■ **Problem statement**
Copy out the records that follow, leaving every character as it is.

■ **Input for this task**
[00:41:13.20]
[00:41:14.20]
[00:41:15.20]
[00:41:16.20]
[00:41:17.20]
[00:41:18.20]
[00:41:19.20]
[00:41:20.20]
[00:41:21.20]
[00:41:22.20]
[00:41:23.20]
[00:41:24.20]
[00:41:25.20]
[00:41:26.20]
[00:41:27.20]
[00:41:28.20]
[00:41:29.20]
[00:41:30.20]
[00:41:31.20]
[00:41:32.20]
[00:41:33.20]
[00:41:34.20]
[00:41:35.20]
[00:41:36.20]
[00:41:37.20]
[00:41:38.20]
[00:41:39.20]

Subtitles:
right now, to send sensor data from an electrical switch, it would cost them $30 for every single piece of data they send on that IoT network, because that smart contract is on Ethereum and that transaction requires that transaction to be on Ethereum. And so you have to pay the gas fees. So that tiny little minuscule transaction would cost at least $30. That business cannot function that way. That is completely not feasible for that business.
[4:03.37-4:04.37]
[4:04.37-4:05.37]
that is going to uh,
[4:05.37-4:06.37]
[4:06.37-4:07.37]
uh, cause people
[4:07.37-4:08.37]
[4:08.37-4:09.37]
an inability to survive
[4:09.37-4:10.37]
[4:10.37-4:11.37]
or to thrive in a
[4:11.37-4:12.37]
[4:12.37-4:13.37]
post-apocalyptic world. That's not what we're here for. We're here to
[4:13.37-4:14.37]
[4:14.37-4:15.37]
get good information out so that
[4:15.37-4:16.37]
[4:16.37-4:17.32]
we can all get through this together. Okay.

■ **Result for this exercise**
[00:41:13.20]
[00:41:14.20]
[00:41:15.20]
[00:41:16.20]
[00:41:17.20]
[00:41:18.20]
[00:41:19.20]
[00:41:20.20]
[00:41:21.20]
[00:41:22.20]
[00:41:23.20]
[00:41:24.20]
[00:41:25.20]
[00:41:26.20]
[00:41:27.20]
[00:41:28.20]
[00:41:29.20]
[00:41:30.20]
[00:41:31.20]
[00:41:32.20]
[00:41:33.20]
[00:41:34.20]
[00:41:35.20]
[00:41:36.20]
[00:41:37.20]
[00:41:38.20]
[00:41:39.20]

Subtitles:
right now, to send sensor data from an electrical switch, it would cost them $30 for every single piece of data they send on that IoT network, because that smart contract is on Ethereum and that transaction requires that transaction to be on Ethereum. And so you have to pay the gas fees. So that tiny little minuscule transaction would cost at least $30. That business cannot function that way. That is completely not feasible for that business.
[4:03.37-4:04.37]
[4:04.37-4:05.37]
that is going to uh,
[4:05.37-4:06.37]
[4:06.37-4:07.37]
uh, cause people
[4:07.37-4:08.37]
[4:08.37-4:09.37]
an inability to survive
[4:09.37-4:10.37]
[4:10.37-4:11.37]
or to thrive in a
[4:11.37-4:12.37]
[4:12.37-4:13.37]
post-apocalyptic world. That's not what we're here for. We're here to
[4:13.37-4:14.37]
[4:14.37-4:15.37]
get good information out so that
[4:15.37-4:16.37]
[4:16.37-4:17.32]
we can all get through this together. Okay.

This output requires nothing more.